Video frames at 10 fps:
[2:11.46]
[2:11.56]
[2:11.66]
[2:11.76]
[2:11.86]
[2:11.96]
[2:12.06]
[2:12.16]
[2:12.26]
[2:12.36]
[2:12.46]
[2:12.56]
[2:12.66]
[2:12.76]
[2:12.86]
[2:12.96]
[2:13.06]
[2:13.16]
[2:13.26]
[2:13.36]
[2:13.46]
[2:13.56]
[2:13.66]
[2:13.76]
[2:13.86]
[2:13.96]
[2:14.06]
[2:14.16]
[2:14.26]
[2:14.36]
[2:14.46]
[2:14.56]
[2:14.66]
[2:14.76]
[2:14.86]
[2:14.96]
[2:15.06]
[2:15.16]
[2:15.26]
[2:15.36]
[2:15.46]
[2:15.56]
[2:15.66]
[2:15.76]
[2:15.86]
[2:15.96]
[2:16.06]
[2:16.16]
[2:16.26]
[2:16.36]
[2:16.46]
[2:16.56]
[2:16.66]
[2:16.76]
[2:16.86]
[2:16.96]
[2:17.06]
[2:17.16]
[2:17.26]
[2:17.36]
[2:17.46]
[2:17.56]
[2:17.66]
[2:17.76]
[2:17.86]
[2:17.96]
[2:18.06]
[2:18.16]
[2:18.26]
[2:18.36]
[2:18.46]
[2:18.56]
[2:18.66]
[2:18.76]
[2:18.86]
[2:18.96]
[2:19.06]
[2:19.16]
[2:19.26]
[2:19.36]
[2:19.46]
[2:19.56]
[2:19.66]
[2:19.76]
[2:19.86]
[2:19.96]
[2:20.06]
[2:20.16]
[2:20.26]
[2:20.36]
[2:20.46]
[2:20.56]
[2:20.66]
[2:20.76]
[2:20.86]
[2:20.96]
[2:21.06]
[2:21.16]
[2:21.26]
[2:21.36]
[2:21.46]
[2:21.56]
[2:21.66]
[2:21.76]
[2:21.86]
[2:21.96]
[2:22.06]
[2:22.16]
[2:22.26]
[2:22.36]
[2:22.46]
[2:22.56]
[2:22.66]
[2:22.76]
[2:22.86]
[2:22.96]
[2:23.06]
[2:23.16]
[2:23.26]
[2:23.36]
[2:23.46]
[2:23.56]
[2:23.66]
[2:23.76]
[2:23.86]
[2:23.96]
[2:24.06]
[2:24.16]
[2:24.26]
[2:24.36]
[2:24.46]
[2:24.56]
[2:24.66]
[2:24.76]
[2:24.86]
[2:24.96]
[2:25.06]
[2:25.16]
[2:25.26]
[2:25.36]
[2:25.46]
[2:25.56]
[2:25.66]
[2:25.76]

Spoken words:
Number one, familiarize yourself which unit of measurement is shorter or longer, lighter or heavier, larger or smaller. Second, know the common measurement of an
******************************
## [PROBLEM]
Once the records are read, print each of them exactly as written.

## [YOUR SOLUTION]
Video frames at 10 fps:
[2:11.46]
[2:11.56]
[2:11.66]
[2:11.76]
[2:11.86]
[2:11.96]
[2:12.06]
[2:12.16]
[2:12.26]
[2:12.36]
[2:12.46]
[2:12.56]
[2:12.66]
[2:12.76]
[2:12.86]
[2:12.96]
[2:13.06]
[2:13.16]
[2:13.26]
[2:13.36]
[2:13.46]
[2:13.56]
[2:13.66]
[2:13.76]
[2:13.86]
[2:13.96]
[2:14.06]
[2:14.16]
[2:14.26]
[2:14.36]
[2:14.46]
[2:14.56]
[2:14.66]
[2:14.76]
[2:14.86]
[2:14.96]
[2:15.06]
[2:15.16]
[2:15.26]
[2:15.36]
[2:15.46]
[2:15.56]
[2:15.66]
[2:15.76]
[2:15.86]
[2:15.96]
[2:16.06]
[2:16.16]
[2:16.26]
[2:16.36]
[2:16.46]
[2:16.56]
[2:16.66]
[2:16.76]
[2:16.86]
[2:16.96]
[2:17.06]
[2:17.16]
[2:17.26]
[2:17.36]
[2:17.46]
[2:17.56]
[2:17.66]
[2:17.76]
[2:17.86]
[2:17.96]
[2:18.06]
[2:18.16]
[2:18.26]
[2:18.36]
[2:18.46]
[2:18.56]
[2:18.66]
[2:18.76]
[2:18.86]
[2:18.96]
[2:19.06]
[2:19.16]
[2:19.26]
[2:19.36]
[2:19.46]
[2:19.56]
[2:19.66]
[2:19.76]
[2:19.86]
[2:19.96]
[2:20.06]
[2:20.16]
[2:20.26]
[2:20.36]
[2:20.46]
[2:20.56]
[2:20.66]
[2:20.76]
[2:20.86]
[2:20.96]
[2:21.06]
[2:21.16]
[2:21.26]
[2:21.36]
[2:21.46]
[2:21.56]
[2:21.66]
[2:21.76]
[2:21.86]
[2:21.96]
[2:22.06]
[2:22.16]
[2:22.26]
[2:22.36]
[2:22.46]
[2:22.56]
[2:22.66]
[2:22.76]
[2:22.86]
[2:22.96]
[2:23.06]
[2:23.16]
[2:23.26]
[2:23.36]
[2:23.46]
[2:23.56]
[2:23.66]
[2:23.76]
[2:23.86]
[2:23.96]
[2:24.06]
[2:24.16]
[2:24.26]
[2:24.36]
[2:24.46]
[2:24.56]
[2:24.66]
[2:24.76]
[2:24.86]
[2:24.96]
[2:25.06]
[2:25.16]
[2:25.26]
[2:25.36]
[2:25.46]
[2:25.56]
[2:25.66]
[2:25.76]

Spoken words:
Number one, familiarize yourself which unit of measurement is shorter or longer, lighter or heavier, larger or smaller. Second, know the common measurement of an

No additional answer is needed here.